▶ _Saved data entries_
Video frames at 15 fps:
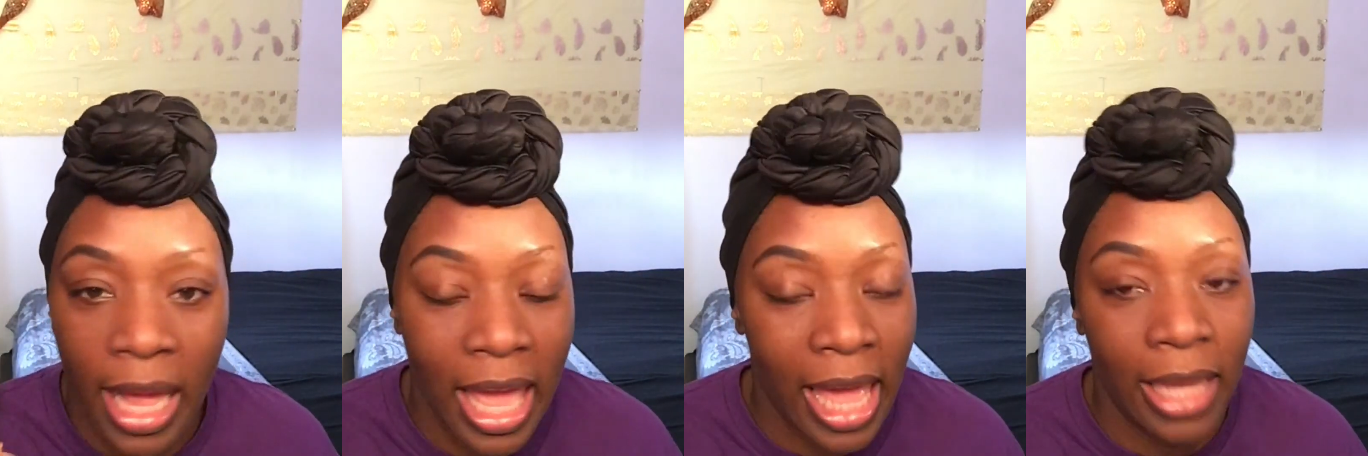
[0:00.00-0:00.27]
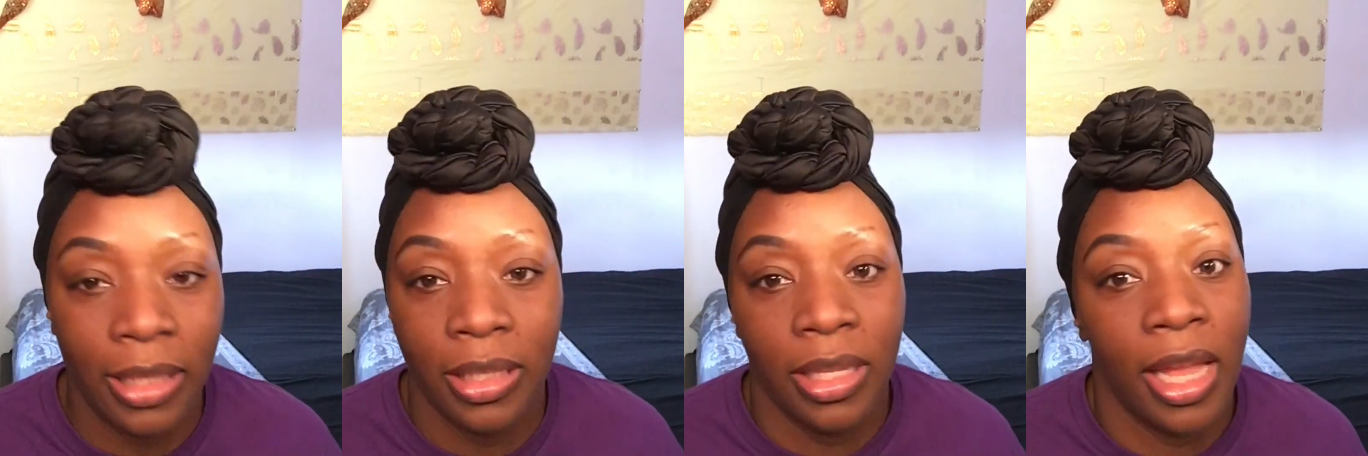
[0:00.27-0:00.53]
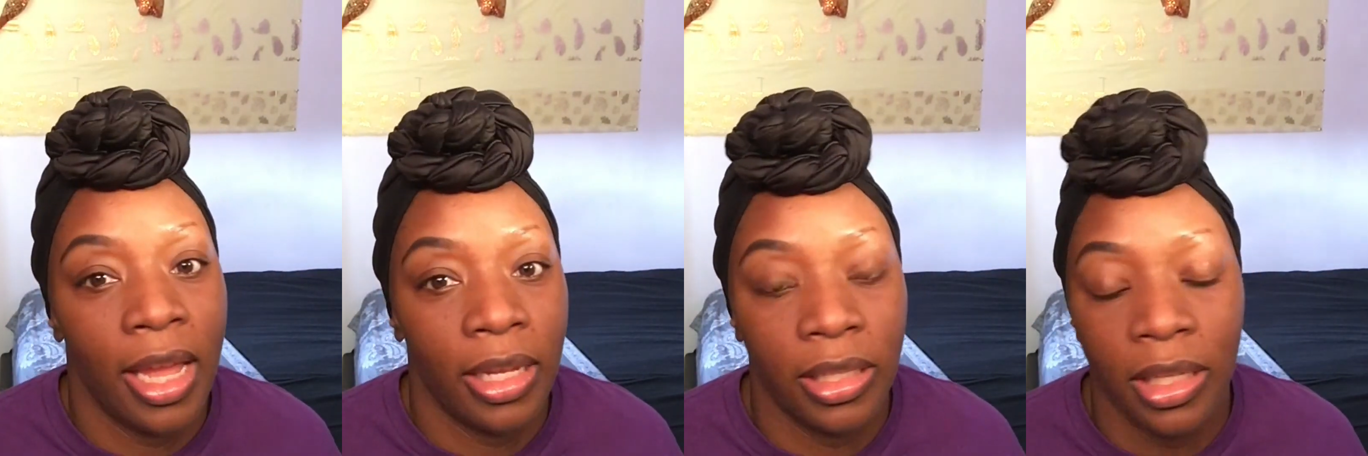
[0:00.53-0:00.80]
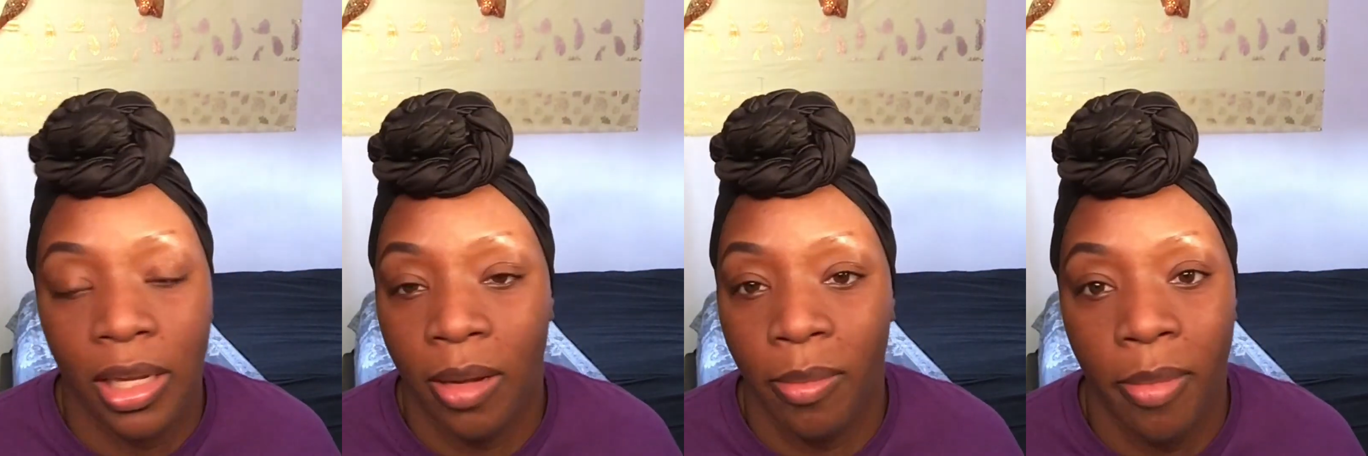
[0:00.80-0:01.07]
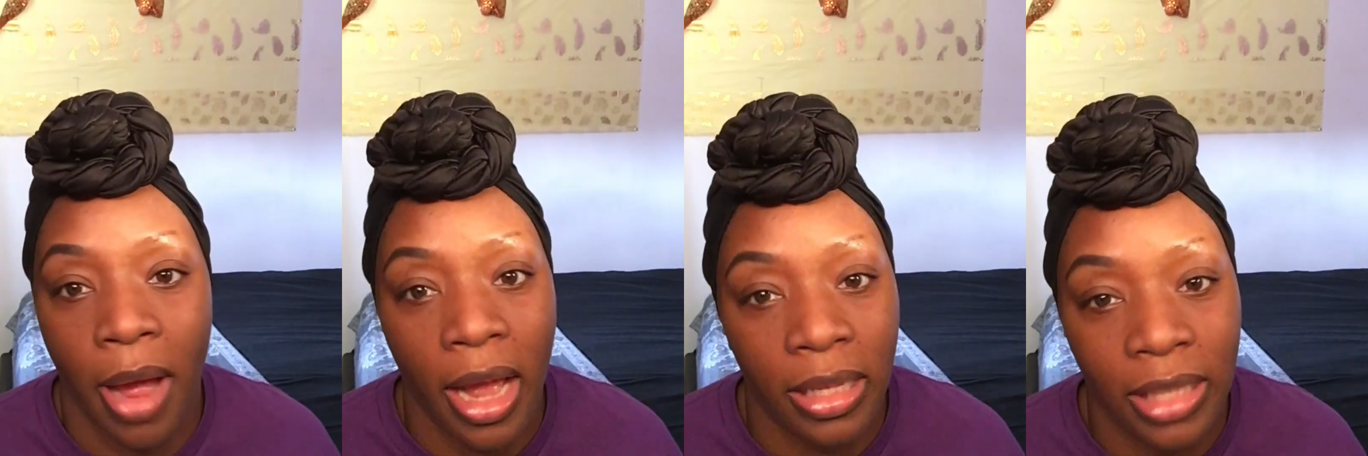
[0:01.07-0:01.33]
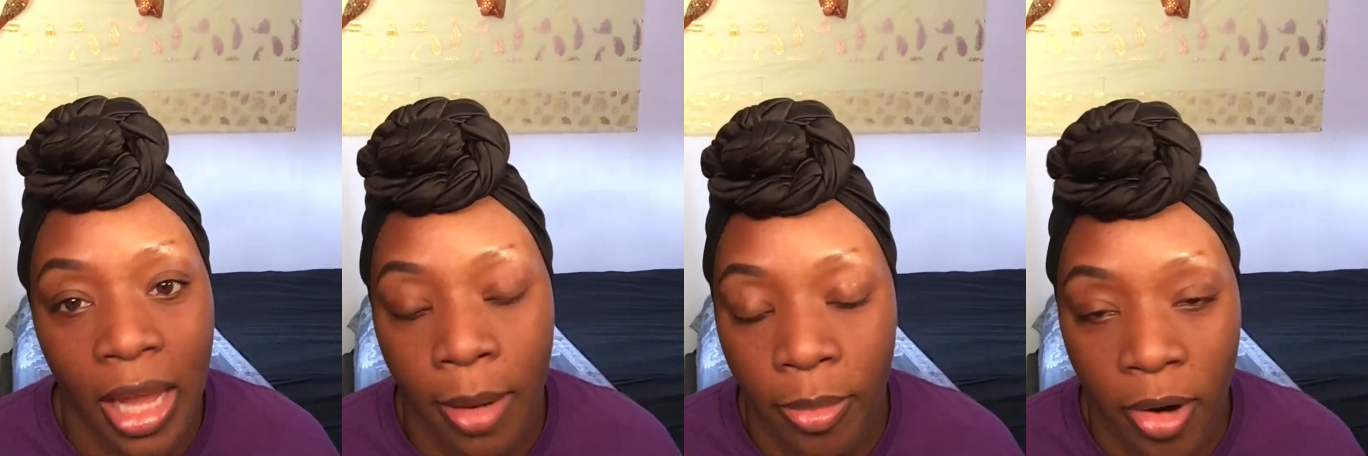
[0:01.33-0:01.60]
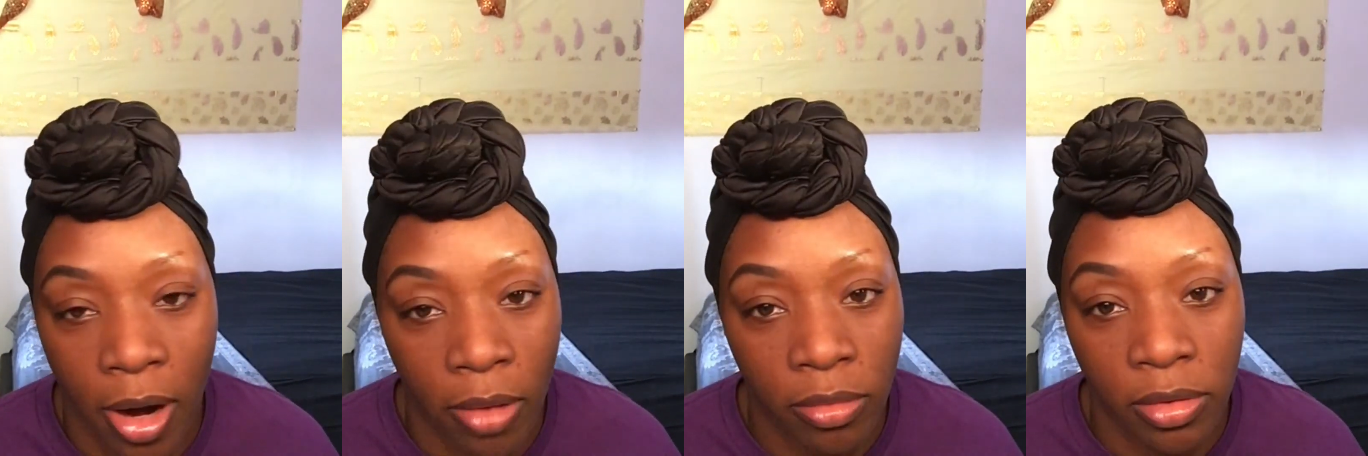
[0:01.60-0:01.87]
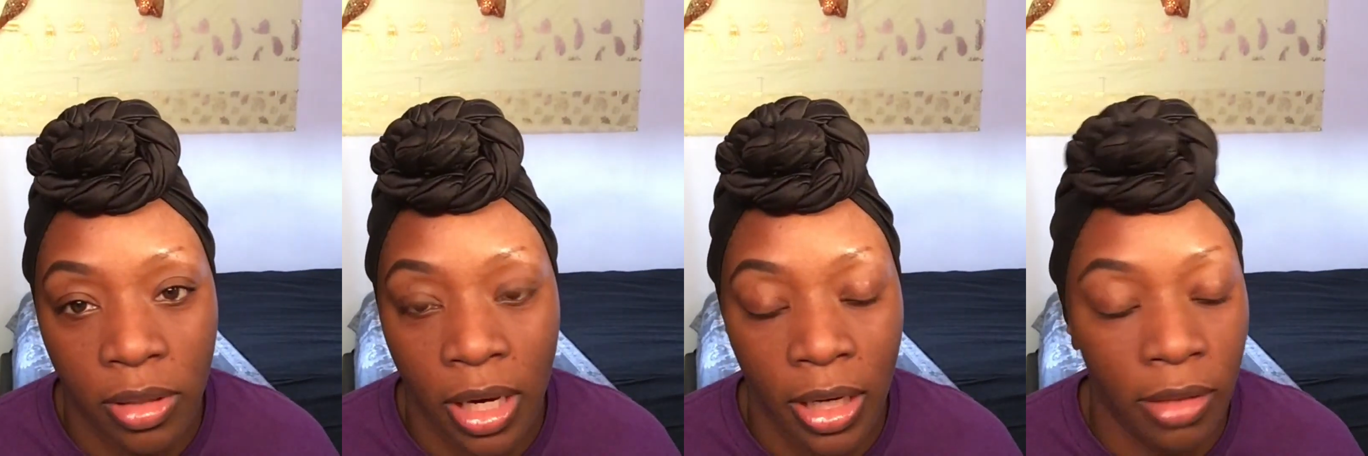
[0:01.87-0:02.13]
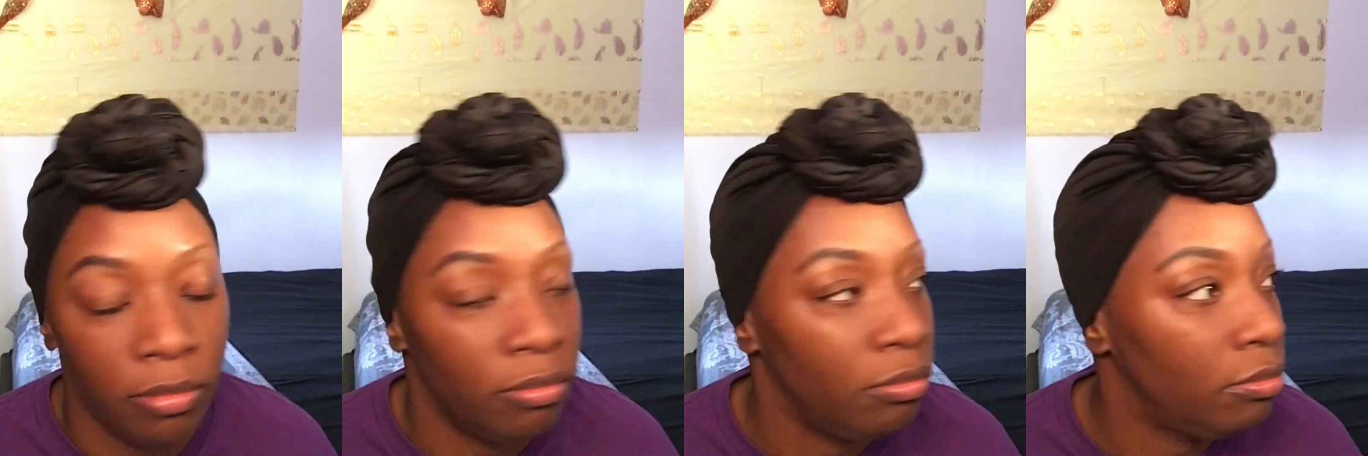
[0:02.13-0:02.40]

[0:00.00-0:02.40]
can't stand seeing box eyebrows. Like,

▶ _YOUR GOAL_
Exactly repeat only the lines from the one with "[0:01.07-0:01.33]" to the closing line above, both included, and omit every picture.

▶ _TASK RESPONSE_
[0:01.07-0:01.33]
[0:01.33-0:01.60]
[0:01.60-0:01.87]
[0:01.87-0:02.13]
[0:02.13-0:02.40]

[0:00.00-0:02.40]
can't stand seeing box eyebrows. Like,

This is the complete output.